Tuesday, January 20, 2015

A NOTE ON TOURISM

For many centuries, tourism has been a source for cultural enlightenment.  In the twentieth-century it assumed a very positive form within the frameworks of “study abroad” programs sponsored by American colleges and universities. It should be debated, however, whether domestic tourism has the same luster. Our sense of American history can be much improved by tours of such cities as San Francisco, Natchez, Selma, San Antonio, Charleston, Atlanta, St. Louis, Boston, and Philadelphia. Much can be learned about the life and death of American cities by visits to Memphis, Detroit, and Newark. Some of us who are inhabitants of New Orleans do question whether tourists learn much about history and struggles, architecture and urban/urbane aesthetics, and how  wealth and poverty demarcate separate and unequal  celebrations of life and death ,or whether tourists merely pleasure themselves in twisted  Catholic excesses which are denied them in their Puritan hometowns. Those who have deep roots in New Orleans often have to ask if tourism is a financial blessing or a toxic curse.  Dispassionate analysis might convince us that it is nearly impossible to distinguish curses from blessings in the context of tourism.
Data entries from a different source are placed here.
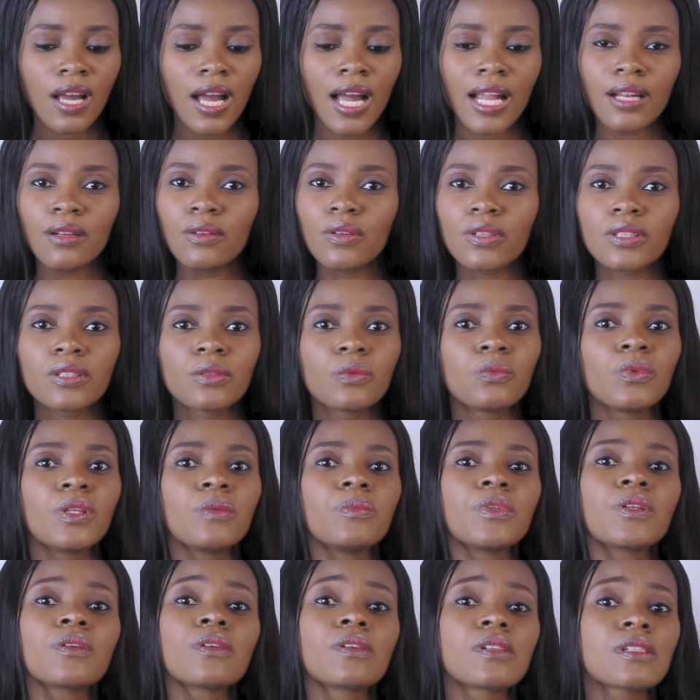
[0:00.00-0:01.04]
along the way
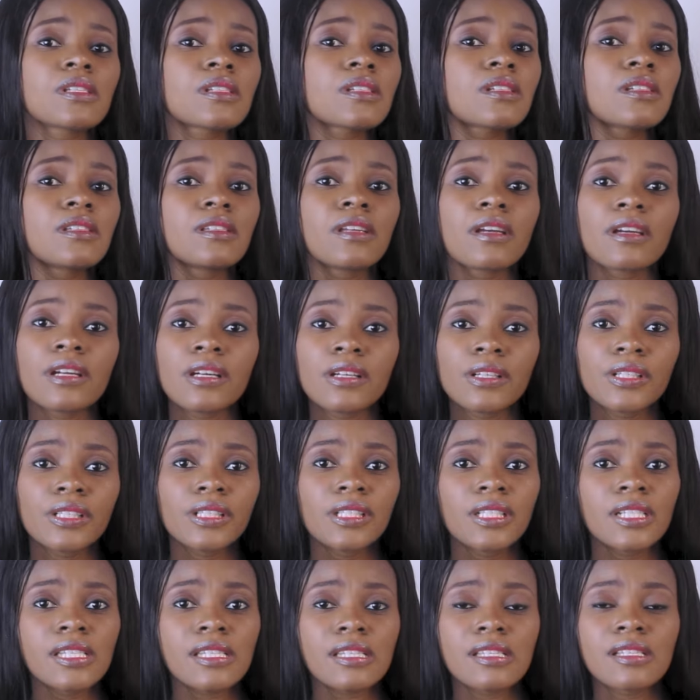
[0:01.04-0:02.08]
because they
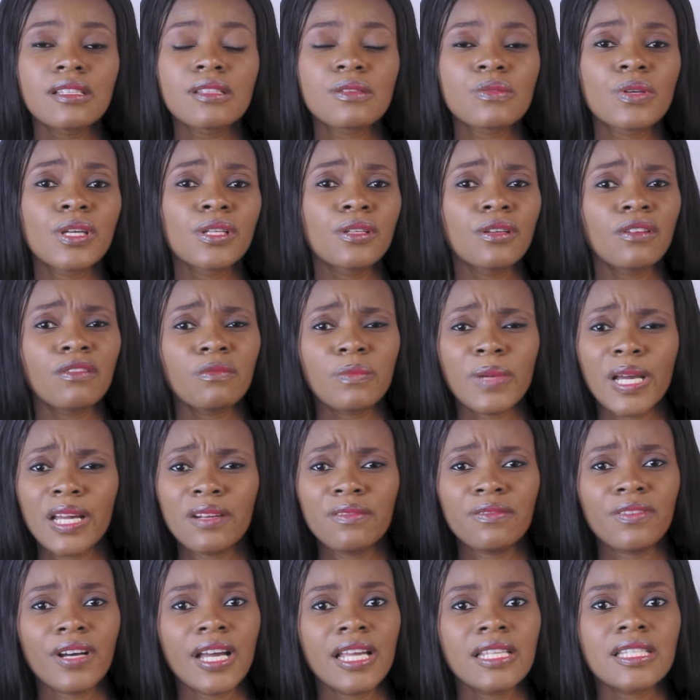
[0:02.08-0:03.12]
aren't listening to any of my
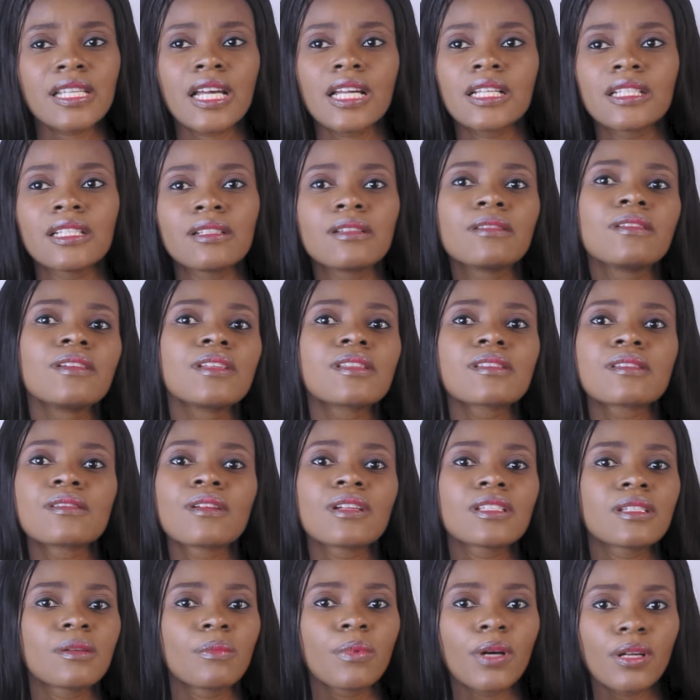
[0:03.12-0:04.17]
advice, and it's
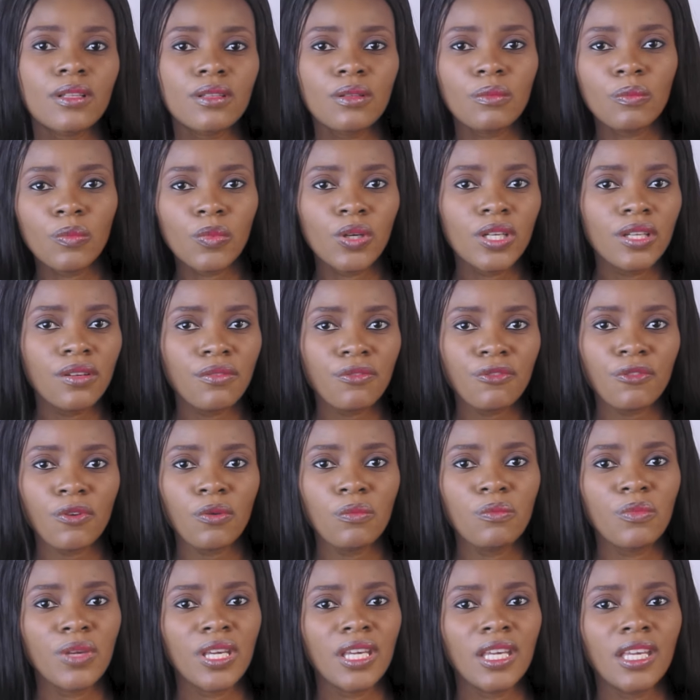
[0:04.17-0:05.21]
not about the money for
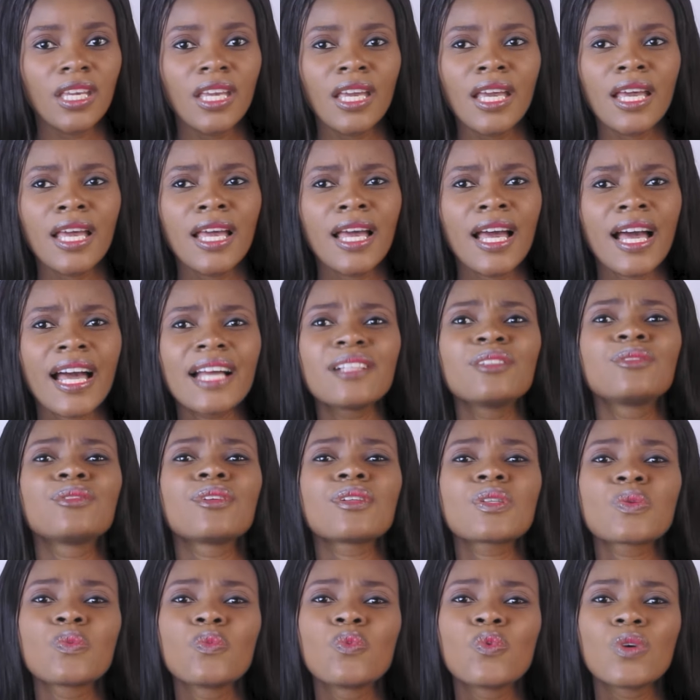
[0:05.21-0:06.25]
me. I
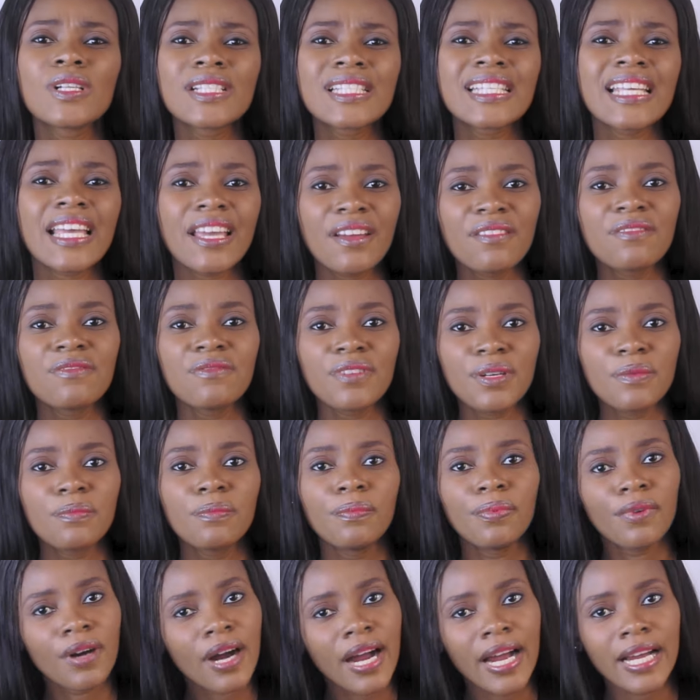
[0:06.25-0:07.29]
just want every
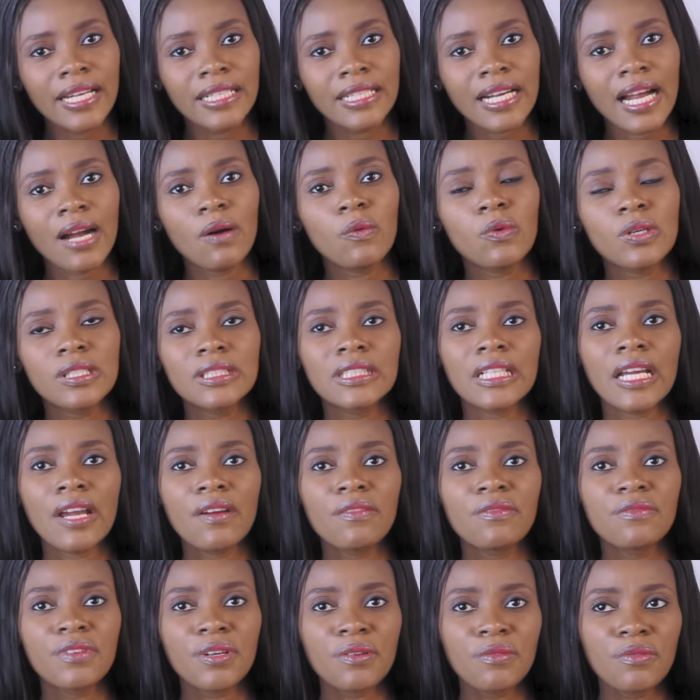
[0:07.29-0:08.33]
bride, I want
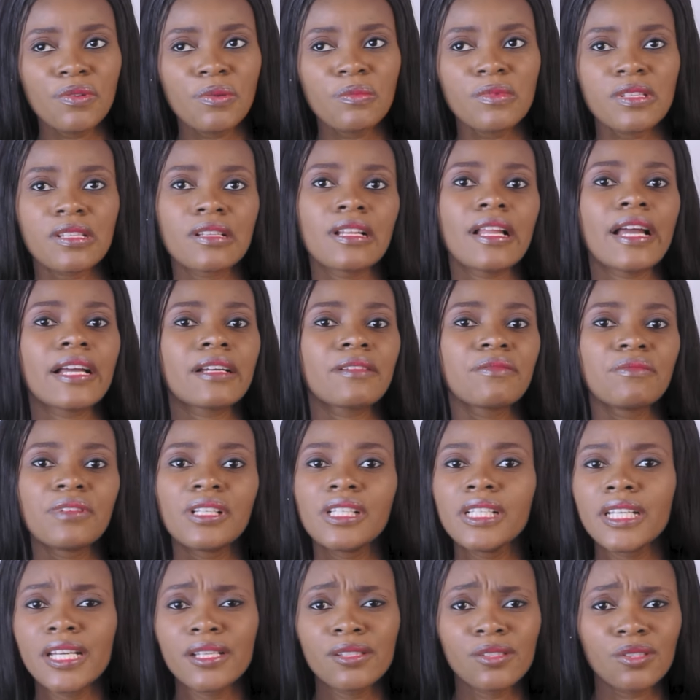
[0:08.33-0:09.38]
every groom to like
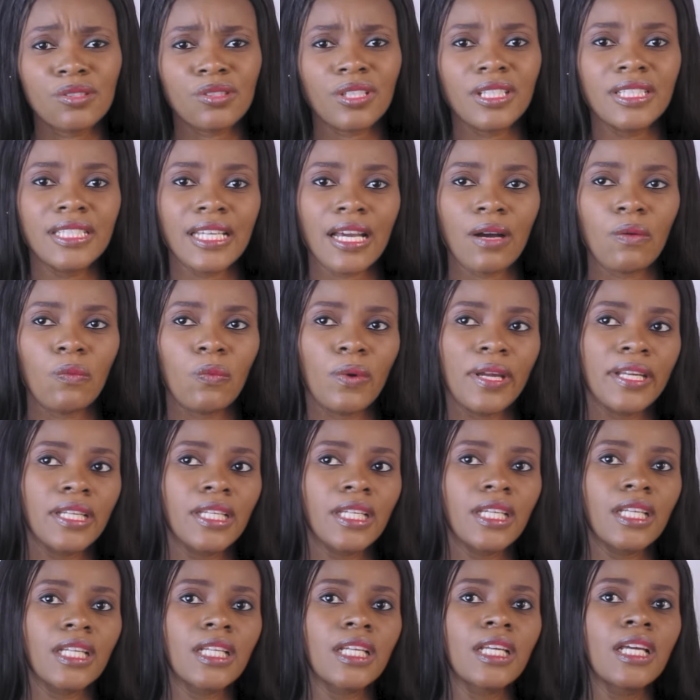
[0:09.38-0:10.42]
really enjoy their
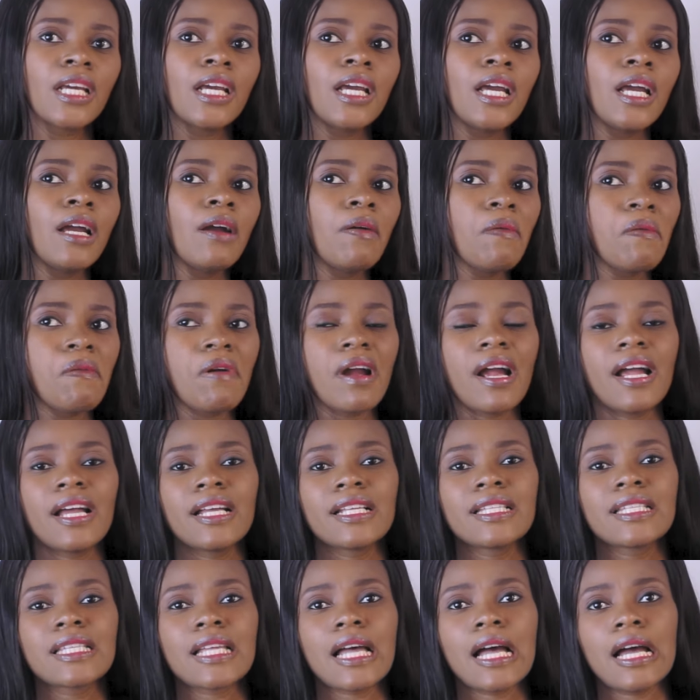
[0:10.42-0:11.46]
wedding,
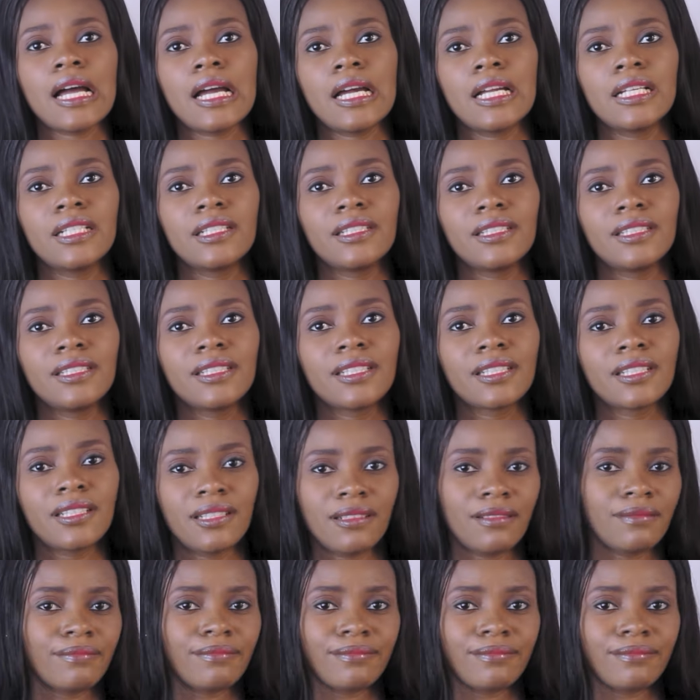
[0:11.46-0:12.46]
right? And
Although Paige A. McGinley’s Staging the Blues: From Tent Shows to Tourism (Durham: Duke University Press, 2014) gives no attention to the theatricality of the blues in New Orleans, the special notice the book gives to tourism as performance in Clarksdale, Mississippi is an eloquent reminder that in a music-based tourist economy, “it is the tourist who takes center stage, as he or she stands in for past and passed performers” (179).  To be sure, New Orleans possesses a richer, more complex history than Clarksdale, but our city is an ideal target for the distortions and abnormality that intensive tourism can produce.   Thus, McGinley’s impressive discussion of blues tourism can be a valuable guide for studies of jazz tourism, disaster tourism, and Carnival/Mardi Gras tourism in our city of Saints, sinners, rampant post-Katrina gentrification, and preoccupations with corruption, crime, and cuisine.  McGinley’s book reinforces my sense that the city I have come to love is a beautiful mess that encourages us to become tourists of our own existence.                                                                                                                                                                                                                                                                                                                                                                                                                                                                                                                                                                                                                                   As New Orleans prepares for its tercentennial, one of its unique attractions becomes more visible.  It is the only urban area in the United States that manages to have 366 festivals in 365 days.  Our worship of celebration blackwashes our need to care overmuch about how social and economic problems reproduce themselves in our version of Paradise. We almost celebrate ourselves into oblivion.
Do not be surprised if New Orleans initiates Creole Roach Fest and Cajun Garbage Fest for 2017.  After all, the new New Orleans is in desperate need of tourist dollars.  It must not fail to convince people that it is one of the most exotic places on Earth. We must not disappoint the tourists.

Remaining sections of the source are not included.